Bu itibarla, mahkemece davacı tarafın muhasip bilirkişi raporuna yönelik ciddi itirazları bulunduğu da göz önünde bulundurularak gerek bu itirazları ve gerekse de birinci bilirkişi raporunda belirtilen hususları karşılayacak muhasip bilirkişi ya da bilirkişi heyetinden yeniden rapor aldırılmak suretiyle sonucuna göre bir karar vermek gerekirken anılan hususlar nazara alınmaksızın, eksik incelemeye dayalı olarak, yazılı şekilde hüküm tesisi doğru olmamış, bu nedenle kararın davacılar yararına bozulması gerekmiştir.
3-Bozma sebep ve şekline göre, davalı vekilinin yargılama giderlerine yönelik temyiz itirazlarının incelenmesine şimdilik gerek görülmemiştir.

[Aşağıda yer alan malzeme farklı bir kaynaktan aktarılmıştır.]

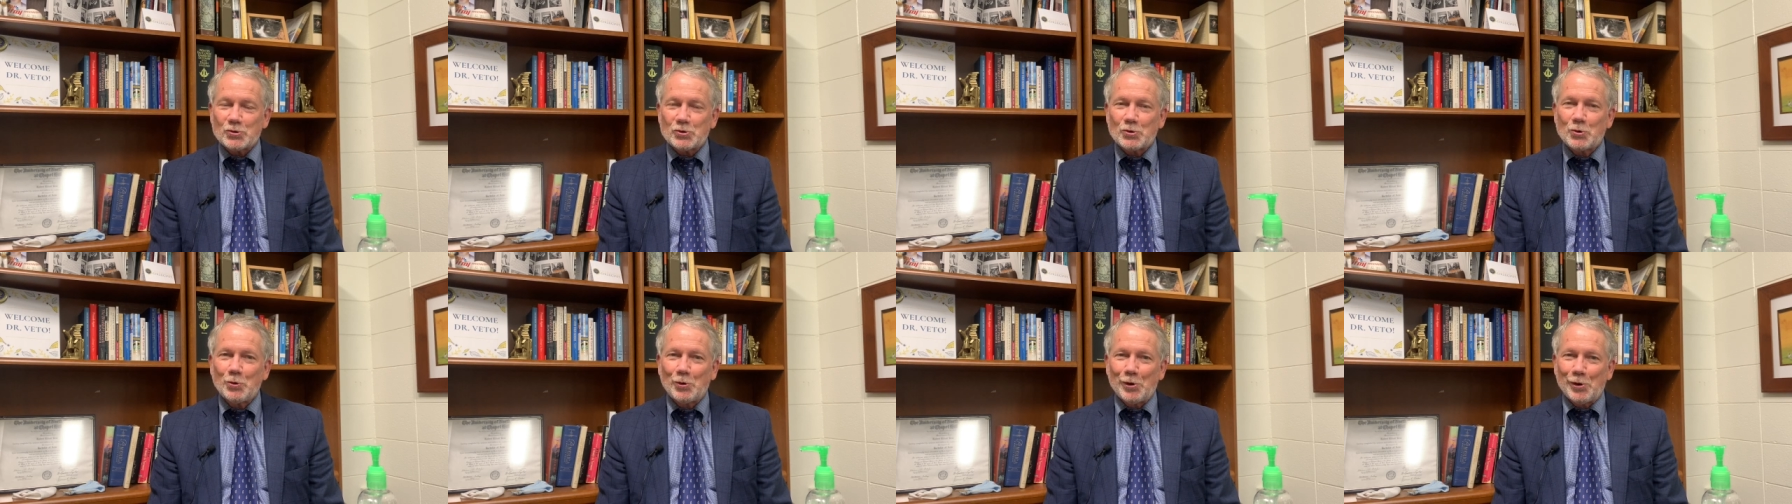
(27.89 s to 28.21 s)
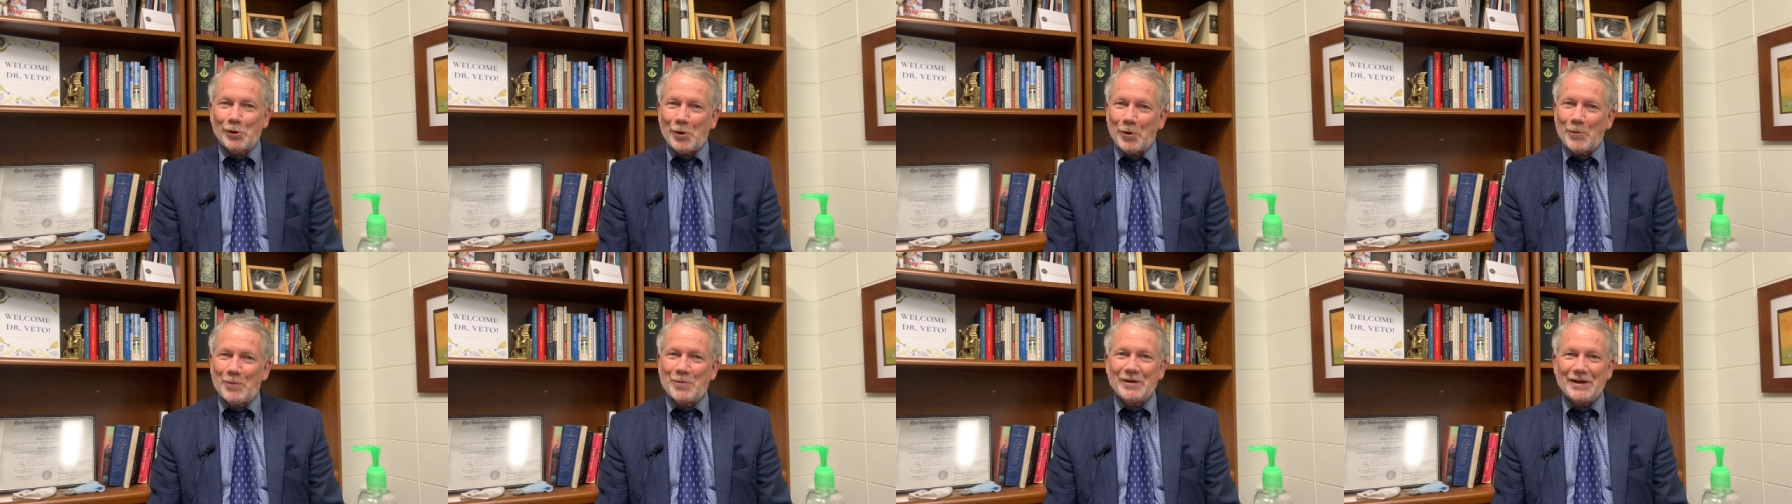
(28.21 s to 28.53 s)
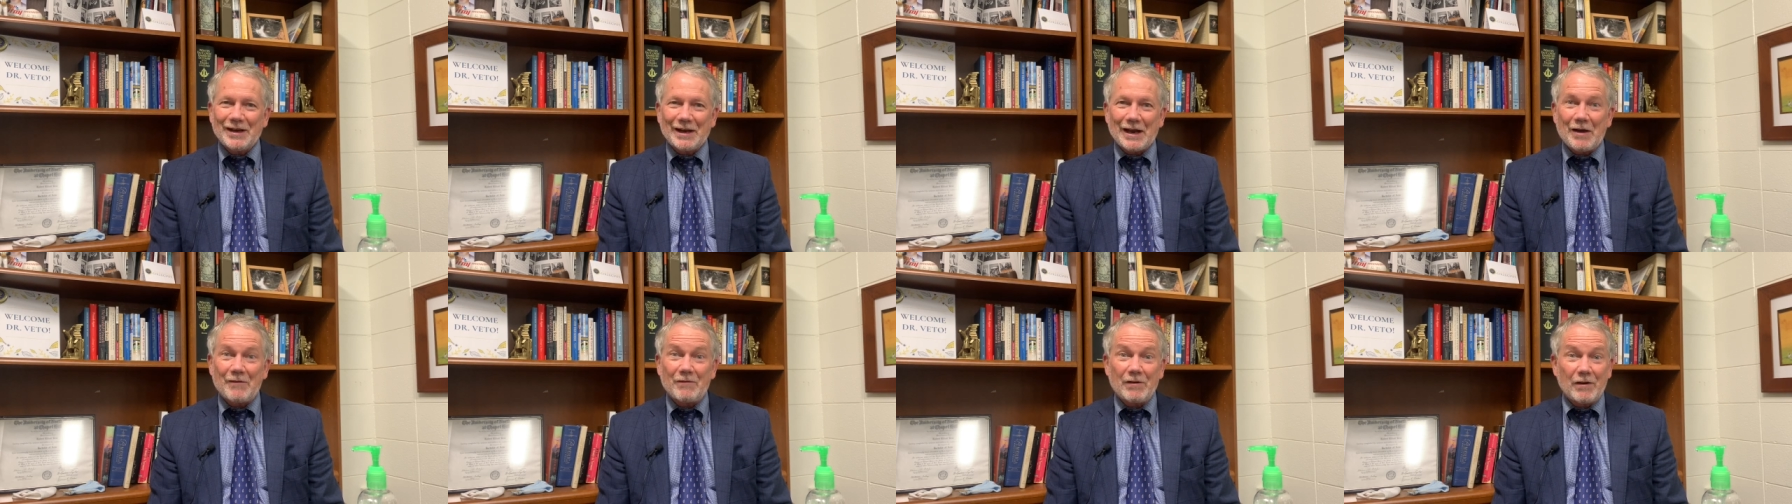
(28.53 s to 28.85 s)
school
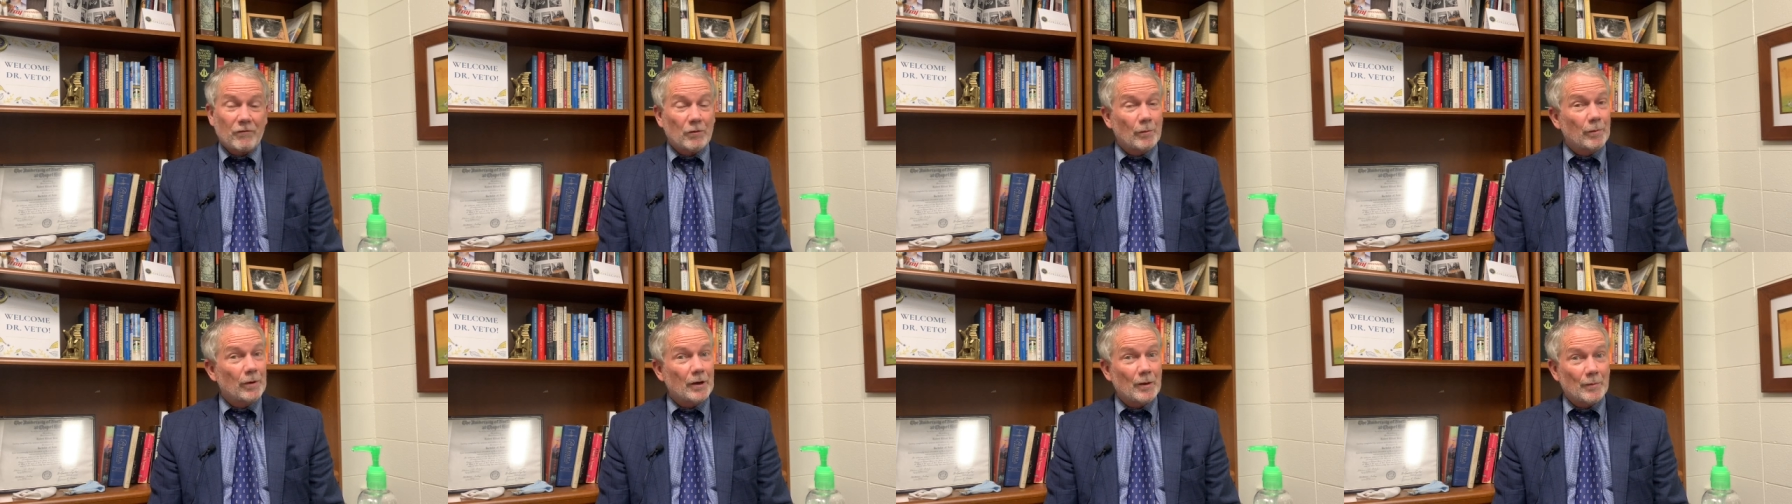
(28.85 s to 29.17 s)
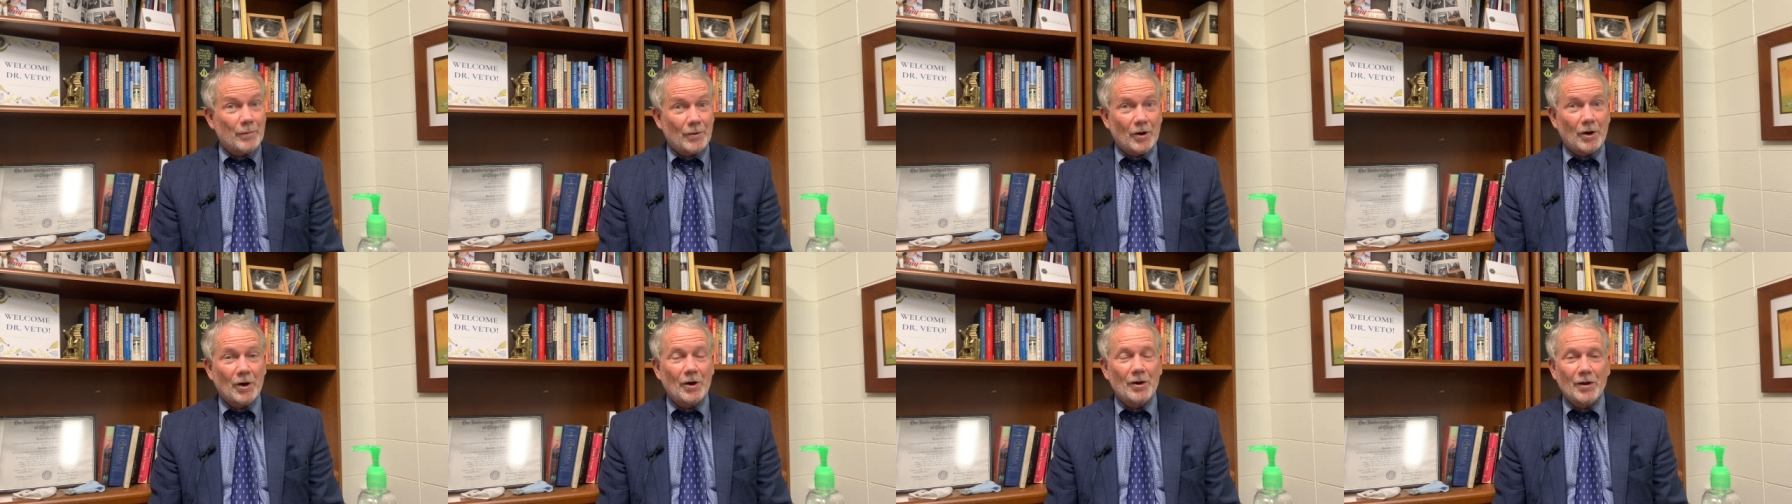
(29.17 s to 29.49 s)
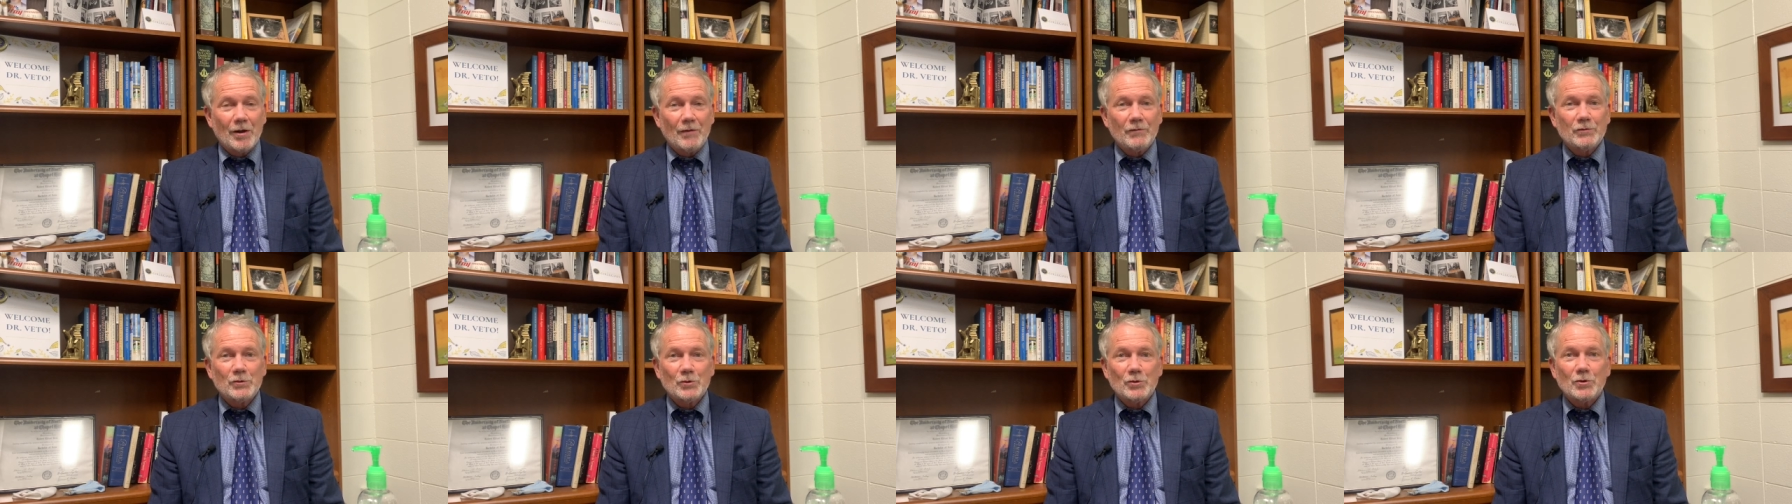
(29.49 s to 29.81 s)
opening I've ever been a part
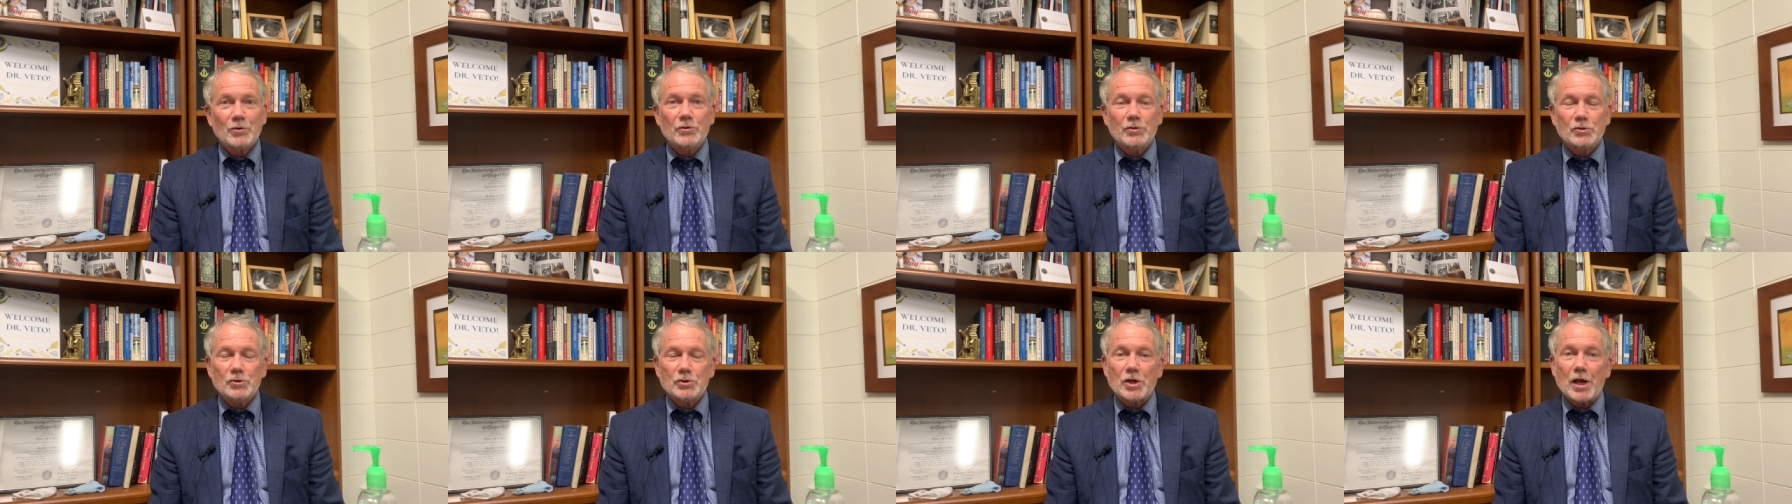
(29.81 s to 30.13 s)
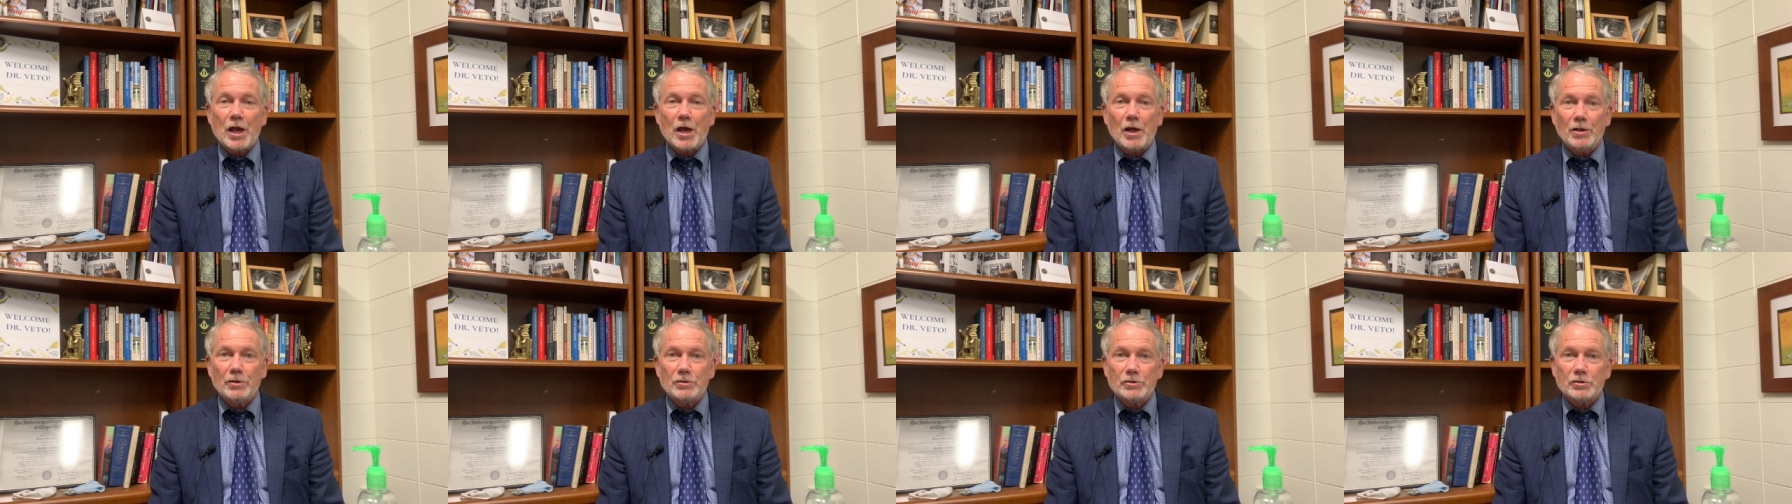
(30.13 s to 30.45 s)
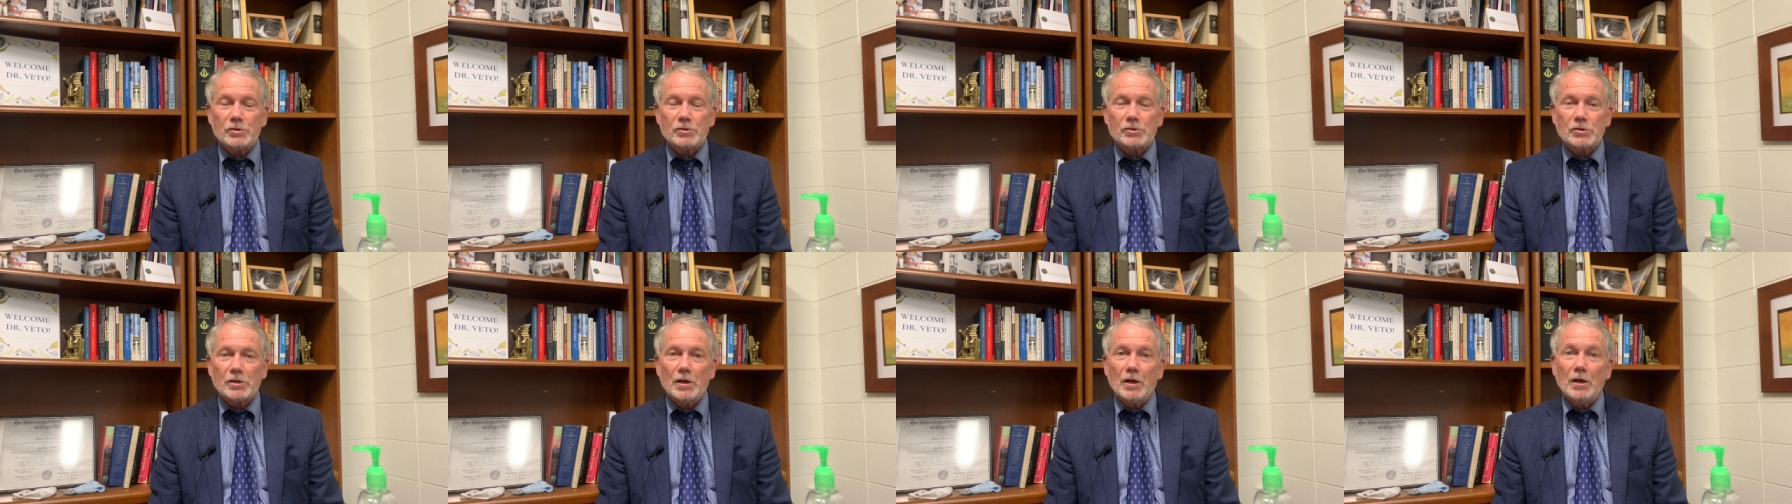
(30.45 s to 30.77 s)
of due to the
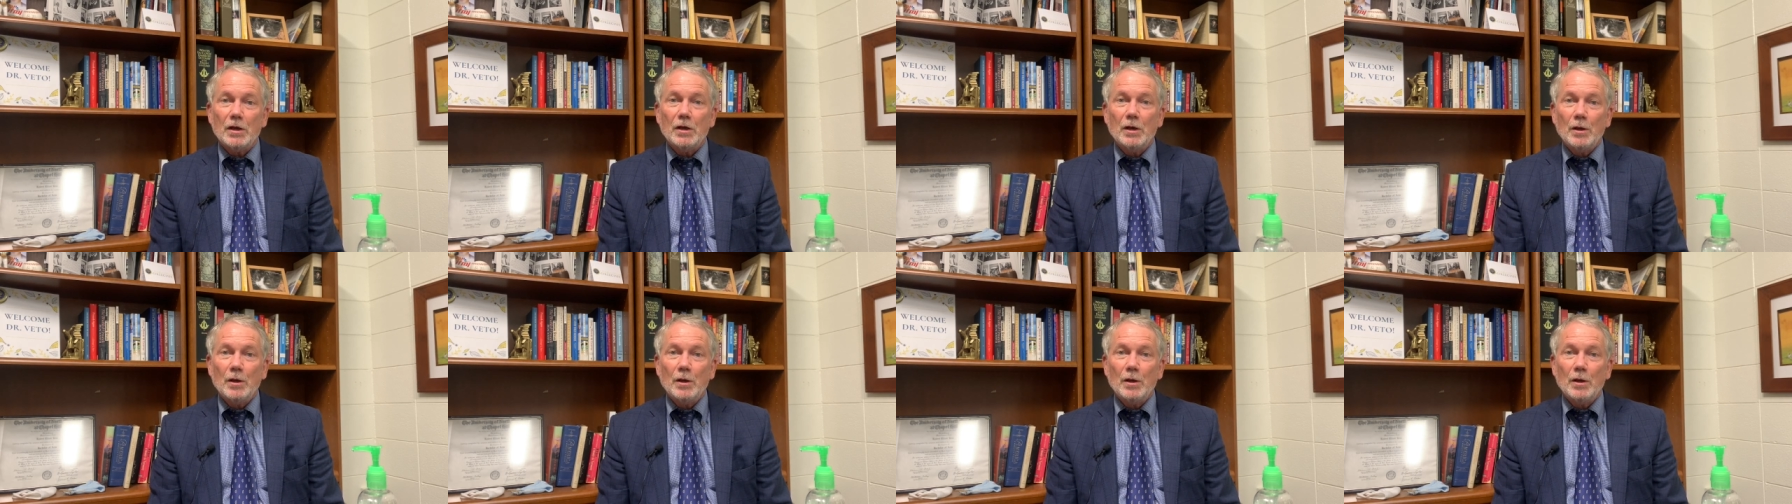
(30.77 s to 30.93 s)
challenges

SONUÇ:Yukarıda (1) numaralı bentte açıklanan nedenlerle, taraf vekillerinin sair temyiz itirazlarının REDDİNE, (2) numaralı bentte açıklanan nedenlerle, davacılar vekilinin temyiz itirazlarının kabulü ile kararın davacılar yararına BOZULMASINA, (3) numaralı bentte açıklanan nedenlerle, davalı vekilinin temyiz itirazlarının incelenmesine şimdilik yer olmadığına, ödedikleri temyiz peşin harcın istekleri halinde temyiz eden taraflara iadesine, 17.06.2015 tarihinde oybirliğiyle karar verildi.